This is the first of two exercises due over the course of the semester. Each exercise is worth 20 percent of your grade. Each problem set can be completed on one’s own or in a group of up to 3 persons in total. The names of each individual should be clearly marked on the problem set that is handed at the time of submission.
You will use the gapminder dataset that is publicly available and that we have repeatedly used throughout the semester. The gapminder dataset is obtained using the following two steps in the Rstudio Cloud website,
install.packages(“gapminder) library(gapminder)
gapminder <- as.data.frame(gapminder)
You will only be using the 2007 data from gapminder and we want to make sure the data is saved as a data frame. For these two reasons, you can use the following command to drop all other years that are not relevant and force the new object, gapminder, to be a dataframe:
gapminder <- as.data.frame(gapminder[gapminder$year==2007,])

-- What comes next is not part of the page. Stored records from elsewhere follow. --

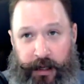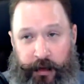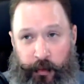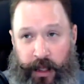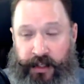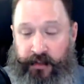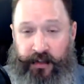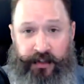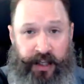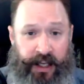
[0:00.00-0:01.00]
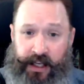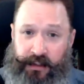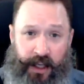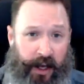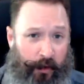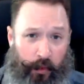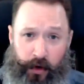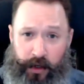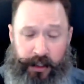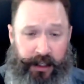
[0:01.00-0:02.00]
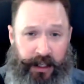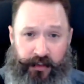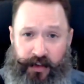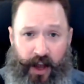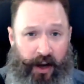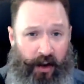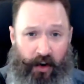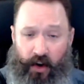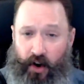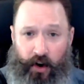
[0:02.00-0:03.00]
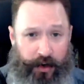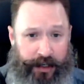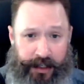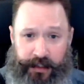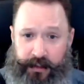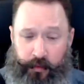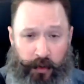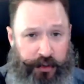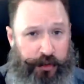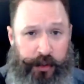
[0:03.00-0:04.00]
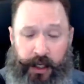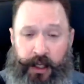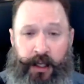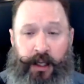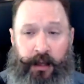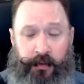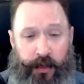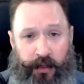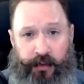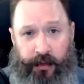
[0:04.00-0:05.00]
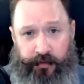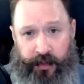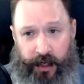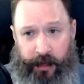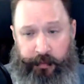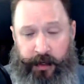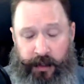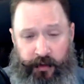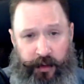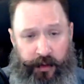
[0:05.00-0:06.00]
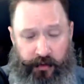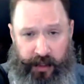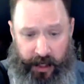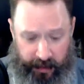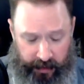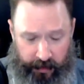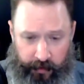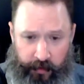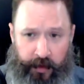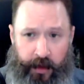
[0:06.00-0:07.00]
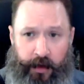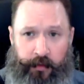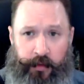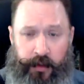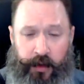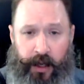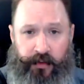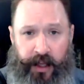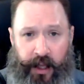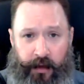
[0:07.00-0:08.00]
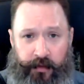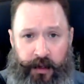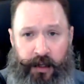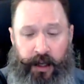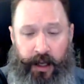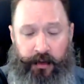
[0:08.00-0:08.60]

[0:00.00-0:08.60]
but it doesn't take a lot of work. It's not hard if you get stuff set up in this guide that you guys have, and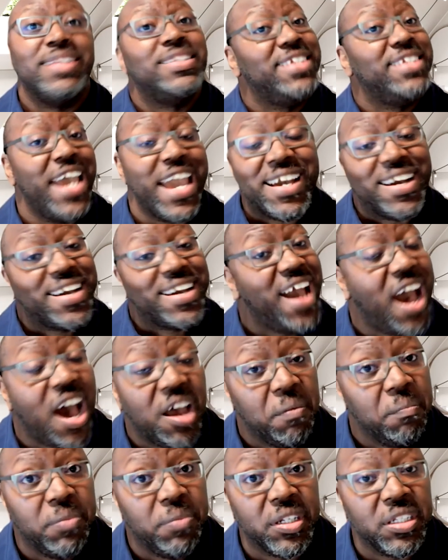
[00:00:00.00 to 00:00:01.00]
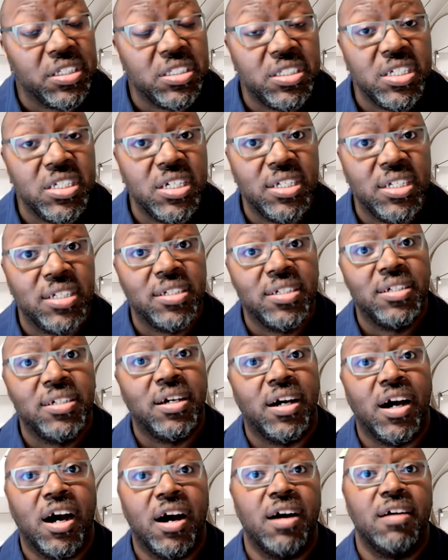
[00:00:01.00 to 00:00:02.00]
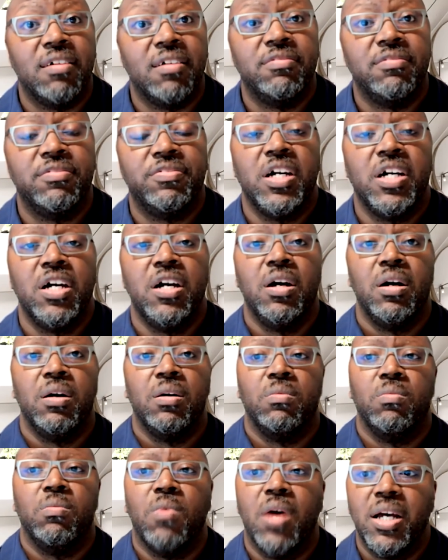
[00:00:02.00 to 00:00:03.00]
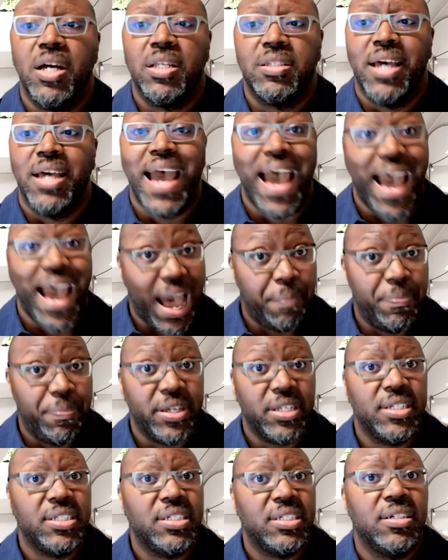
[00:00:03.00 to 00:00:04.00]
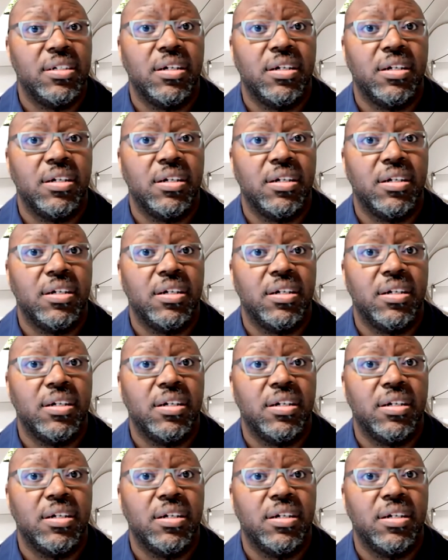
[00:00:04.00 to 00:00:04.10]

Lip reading: Take accountability of what happened,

All of your work needs to be CLEARLY documented and runnable as R code. Thus, you are required to submit your code for each question and sub-question. If the relevant code does not run then you do not get points for the answer.
1. Open the dataset.
a. Briefly describe the level of measurement of the following variables: (3 points)
i. Continent
ii. Year
iii. lifeExp
b. The variable lifeExp uses a particular naming convention in terms of caps and underscores that we discussed in class. What is it called? (1 point)
2. Create a boxplot for the lifeExp variable with separate boxes drawn for each continent on the
same graph. Please point out the key differences that emerge when comparing continents.
Focus on both measures of central tendency and measures of variability that are visible in the boxplot. (3 points)
3. The World Bank employs a classification of countries in the world according to the Gross National Income. This is quite similar to our gdpPercap measure. There are four categories in this classification: high, upper-middle, lower-middle, and low.
a. Your first task is to use a series of commands in R to create a new variable, wb_inc_cat, which is based on GNI and assigns each country in the data into one of the four categories: (2 points)
b. After you have created this new variable, wb_inc_cat, create a frequency distribution of the variable to show how many countries fall in each category and present this result. (1 points)
4. Create a histogram for the gdpPercap variable. Briefly explain the histogram and key features evident from its shape. Is the histogram skewed and if so in what way. Present your writing analysis with R output and commands. (3 points)
5. A national survey that studies the social statistics knowledge of Canadian adults with 3,500 respondents includes a question on the normal distribution. The responses to this question show that 40% of the respondents believe that the normal distribution is an empirical distribution, while the rest believe that it is a theoretical distribution.
a. According to this sample, calculate the proportion of Canadians holding the correct view on the normal distribution and identify the 95% confidence level for this proportion. (Provide the response with precision to two decimal places.) (2 points).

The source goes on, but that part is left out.